# Retrofit bathroom vanity with above counter sink



## Sushijung (Nov 24, 2010)

We have really low counters in our bathroom. We had the idea of retrofitting the existing vanity by cutting a hole into the existing sink and placing a above counter sink over the old sink hole. 

The hole we are thinking of cutting would be basically just to increase the old sink hole to fit all of the plumbing for the new sink through it. 

Can you look at the picture to tell me if this is possible? We think the sink is porcelain bit don't know. Can we cut a hole into it? What tools do we need to do it? Thanks.


----------



## Just Bill (Dec 21, 2008)

That's an awful lot of work to gain 1". It sounds like what you need is a higher vanity cabinet.


----------



## Ron6519 (Mar 28, 2007)

This is a horrible idea that won't work. If you want a vessel sink, get a new top and install it on that.
Ron


----------



## Sushijung (Nov 24, 2010)

Why will it not work? What needs to happen to do this?


----------



## Sushijung (Nov 24, 2010)

The reason we want to retrofit the existing rather than get a new top is to save on cost.


----------



## Ron6519 (Mar 28, 2007)

Sushijung said:


> Why will it not work? What needs to happen to do this?

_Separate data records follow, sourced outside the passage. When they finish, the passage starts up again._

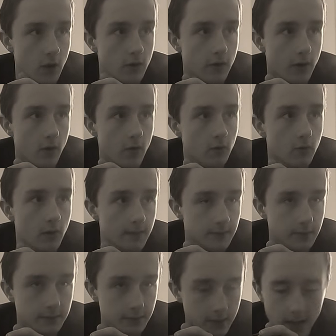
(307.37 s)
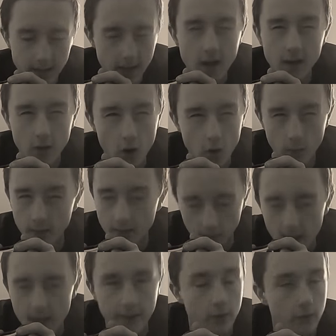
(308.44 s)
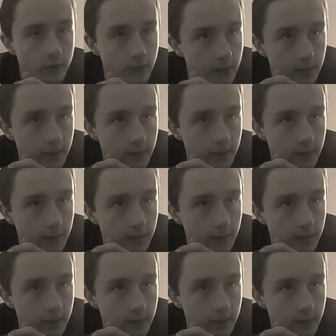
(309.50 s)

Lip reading: go to Not Oakwood, Glen Oak.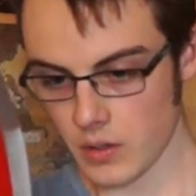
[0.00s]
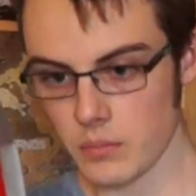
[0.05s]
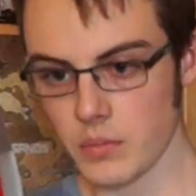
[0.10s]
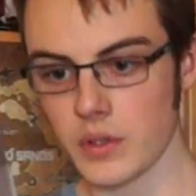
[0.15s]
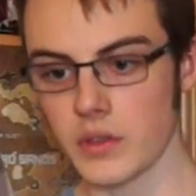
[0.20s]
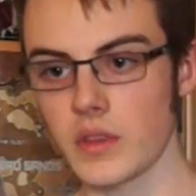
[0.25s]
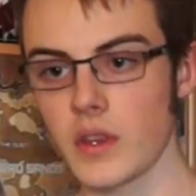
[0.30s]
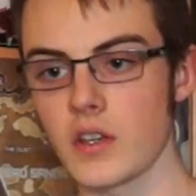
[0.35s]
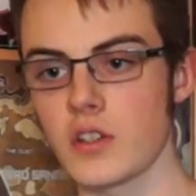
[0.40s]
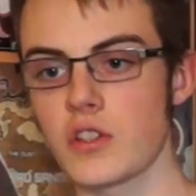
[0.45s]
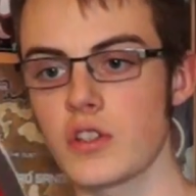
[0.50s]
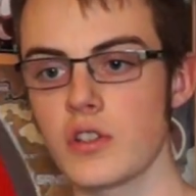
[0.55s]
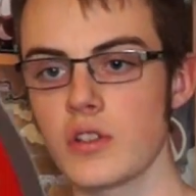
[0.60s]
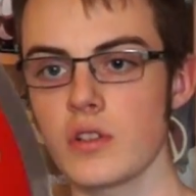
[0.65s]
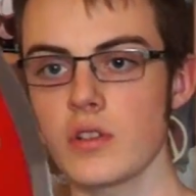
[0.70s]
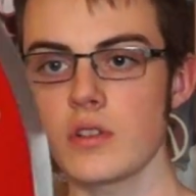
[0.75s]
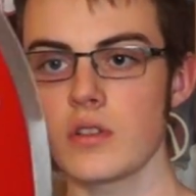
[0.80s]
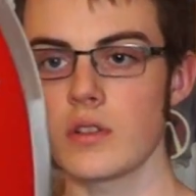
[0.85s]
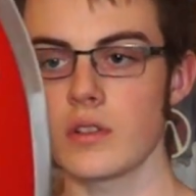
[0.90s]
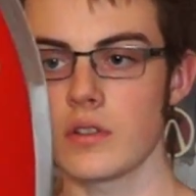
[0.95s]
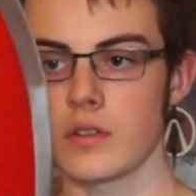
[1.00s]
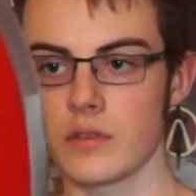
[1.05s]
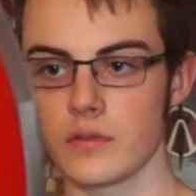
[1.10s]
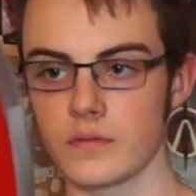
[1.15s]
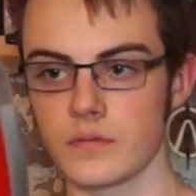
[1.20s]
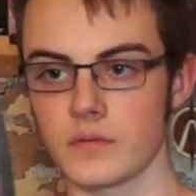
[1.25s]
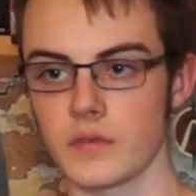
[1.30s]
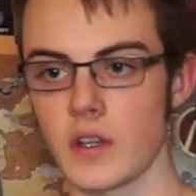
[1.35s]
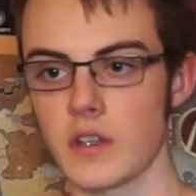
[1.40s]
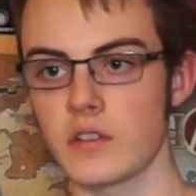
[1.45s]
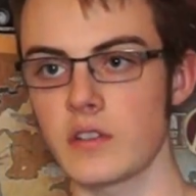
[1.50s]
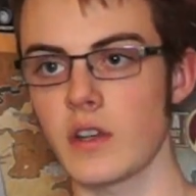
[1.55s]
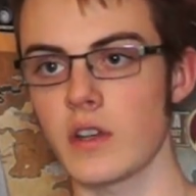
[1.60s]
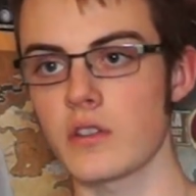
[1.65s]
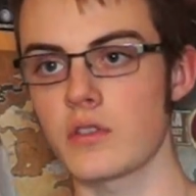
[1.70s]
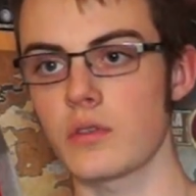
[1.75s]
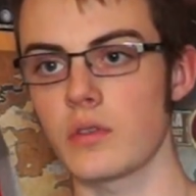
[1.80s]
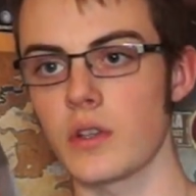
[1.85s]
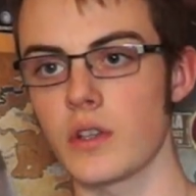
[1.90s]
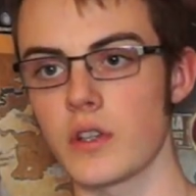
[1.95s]
But they should
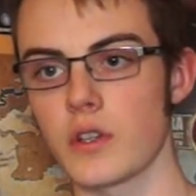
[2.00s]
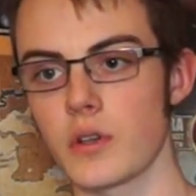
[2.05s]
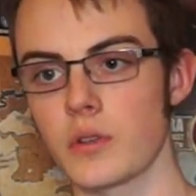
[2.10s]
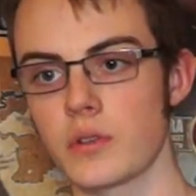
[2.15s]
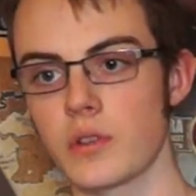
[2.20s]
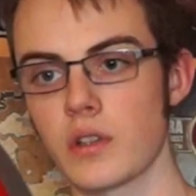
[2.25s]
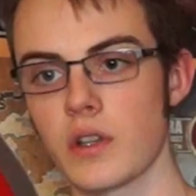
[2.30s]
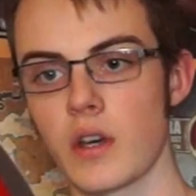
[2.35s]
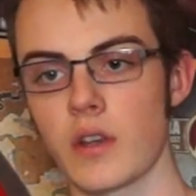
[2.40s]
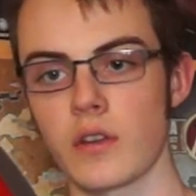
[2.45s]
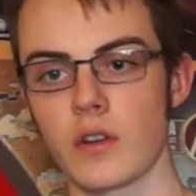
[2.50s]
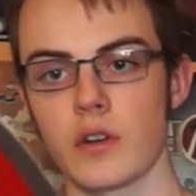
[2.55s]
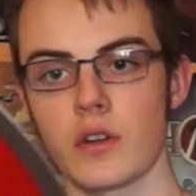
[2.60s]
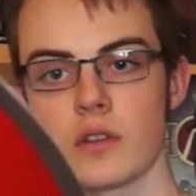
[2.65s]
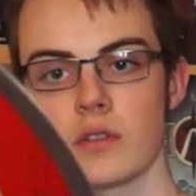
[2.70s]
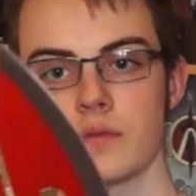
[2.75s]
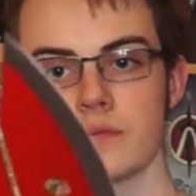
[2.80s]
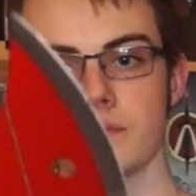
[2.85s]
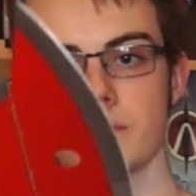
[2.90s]
essentially go together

An above counter sink(it's called a vessel sink) requires a 1 1/2" hole for the drain. If you cut out what you want, the vessel sink will fall into the vanity bottom.
Just goggle vessel sinks an look at how they're installed. Then you will understand the situation.
Ron


----------



## Sushijung (Nov 24, 2010)

We're thinking of getting a vessel sink that's larger than the current size of the sink so that it won't fall through.


----------



## Ron6519 (Mar 28, 2007)

Sushijung said:


> We're thinking of getting a vessel sink that's larger than the current size of the sink so that it won't fall through.

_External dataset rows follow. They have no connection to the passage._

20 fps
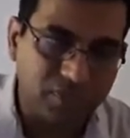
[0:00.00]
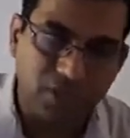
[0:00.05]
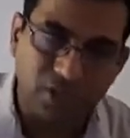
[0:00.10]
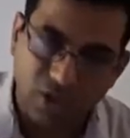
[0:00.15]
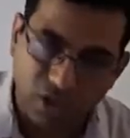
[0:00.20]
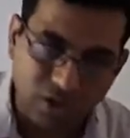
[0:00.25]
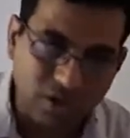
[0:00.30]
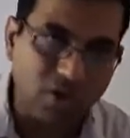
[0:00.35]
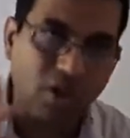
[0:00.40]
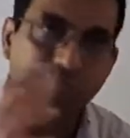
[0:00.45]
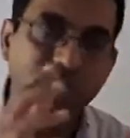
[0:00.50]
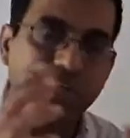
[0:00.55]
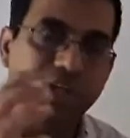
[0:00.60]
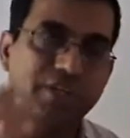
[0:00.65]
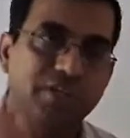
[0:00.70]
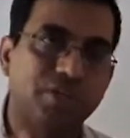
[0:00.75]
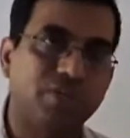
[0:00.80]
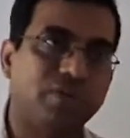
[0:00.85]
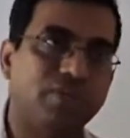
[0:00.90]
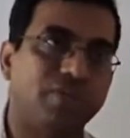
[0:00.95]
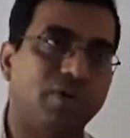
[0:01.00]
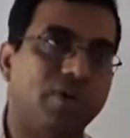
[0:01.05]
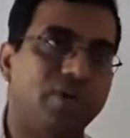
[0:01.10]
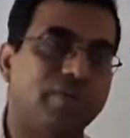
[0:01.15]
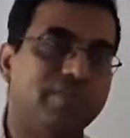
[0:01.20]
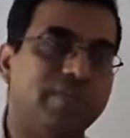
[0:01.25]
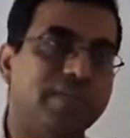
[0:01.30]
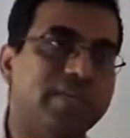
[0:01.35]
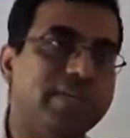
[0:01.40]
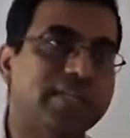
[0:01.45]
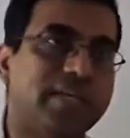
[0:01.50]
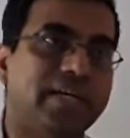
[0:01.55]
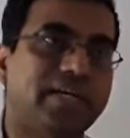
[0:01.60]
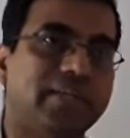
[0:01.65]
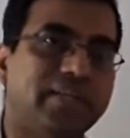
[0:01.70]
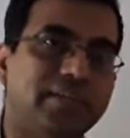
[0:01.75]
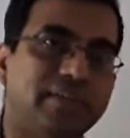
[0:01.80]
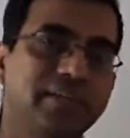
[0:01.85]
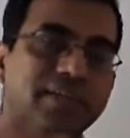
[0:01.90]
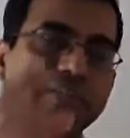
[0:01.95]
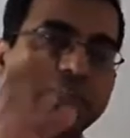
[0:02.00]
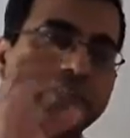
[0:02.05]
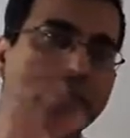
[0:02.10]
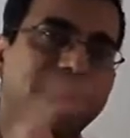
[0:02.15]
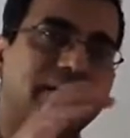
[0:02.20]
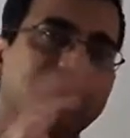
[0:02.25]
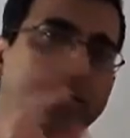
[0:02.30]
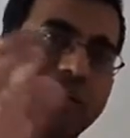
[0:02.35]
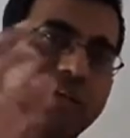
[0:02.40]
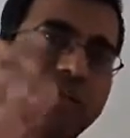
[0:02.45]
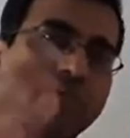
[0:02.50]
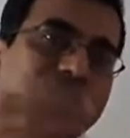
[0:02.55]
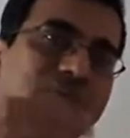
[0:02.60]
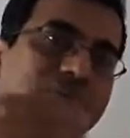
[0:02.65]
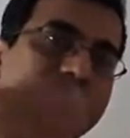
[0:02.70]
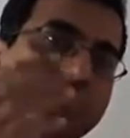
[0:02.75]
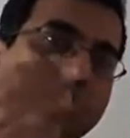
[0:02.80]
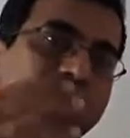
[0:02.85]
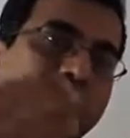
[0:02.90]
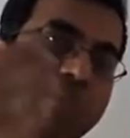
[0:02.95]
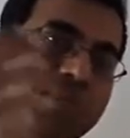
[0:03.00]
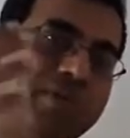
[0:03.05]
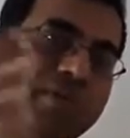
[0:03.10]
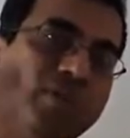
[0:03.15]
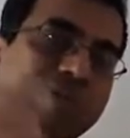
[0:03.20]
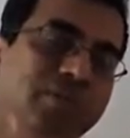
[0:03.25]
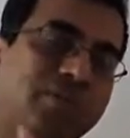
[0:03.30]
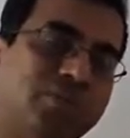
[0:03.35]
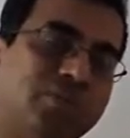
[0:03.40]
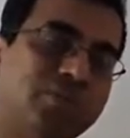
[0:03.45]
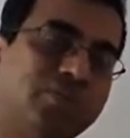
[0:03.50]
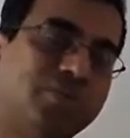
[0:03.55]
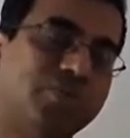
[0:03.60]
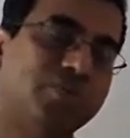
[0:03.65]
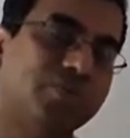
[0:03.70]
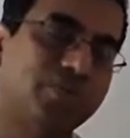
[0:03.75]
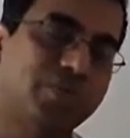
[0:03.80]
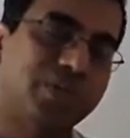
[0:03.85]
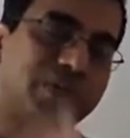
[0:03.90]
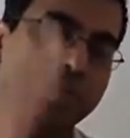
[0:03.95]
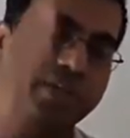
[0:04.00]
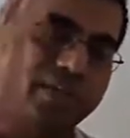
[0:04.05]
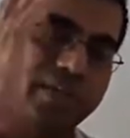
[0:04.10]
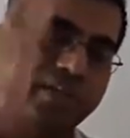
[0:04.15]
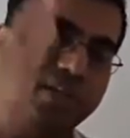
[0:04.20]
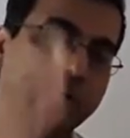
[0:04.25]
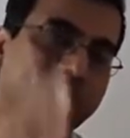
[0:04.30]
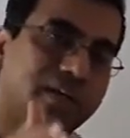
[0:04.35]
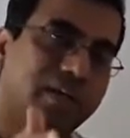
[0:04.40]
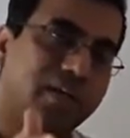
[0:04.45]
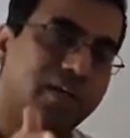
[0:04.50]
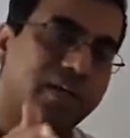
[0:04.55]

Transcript: or a combination of all of these. And the drugs that are commonly used work in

Post a picture when it's installed.
Ron


----------



## firehawkmph (Dec 12, 2009)

Why don't you just build a base out of 2 x 4's to raise the whole cabinet assy up 3 1/2"? Disconnect plumbing, sink top looks to be cultured marble, one piece. Should just be held down with caulk. Pop it up and remove, find the screws holding cabinets to wall and remove. You will have to more than likely trim supply lines off below shut offs to remove cabinets. Install the base, cover the front of the 2 x with white toekick material (thin plywood painted white) and reinstall plumbing. Mostly your labor, not that much in materials. 
Mike Hawkins


----------



## Thurman (Feb 9, 2009)

"We think the sink is porcelain" Personally--I doubt that. The entire vanity top would be porcelain in that case, just not practical. I would say it is "cultured marble", which is nothing more than marble dust mixed with an epoxy and then put into a mold under pressure.
"Can we cut a hole into it?" Why certainly. In today's world a hole can be cut into anything. The main question is: Do you have the proper tools and expertise to cut into this material, no matter what it is? 
"What tools do we need to do it?" IMO: Impossible to answer that one via this website. Too many variables involved. I operate a "_Household HandyMan"_ business and work out of an 18 ft. long trailer packed with what I _think_ I would need for most jobs--Wrong! I run across jobs at least once a week that I do not have the proper tool(s) for. Decision to be made, to buy or not to buy for that one job.
Personally: I don't think it would be a practical idea to cut into that vanity top to fit a vessel sink into. It's just not going to fit properly and be attractive at the same time.


----------



## forresth (Feb 19, 2010)

vessle sink are not cheap. vessle sink hardwere isn't cheap either. you are going to spend a ton to save a few bucks.

new laminate counter tops are cheap compared to a decent vessle sink.

if you really want to raise you counter top cheaple, I sugest 2x4s.


----------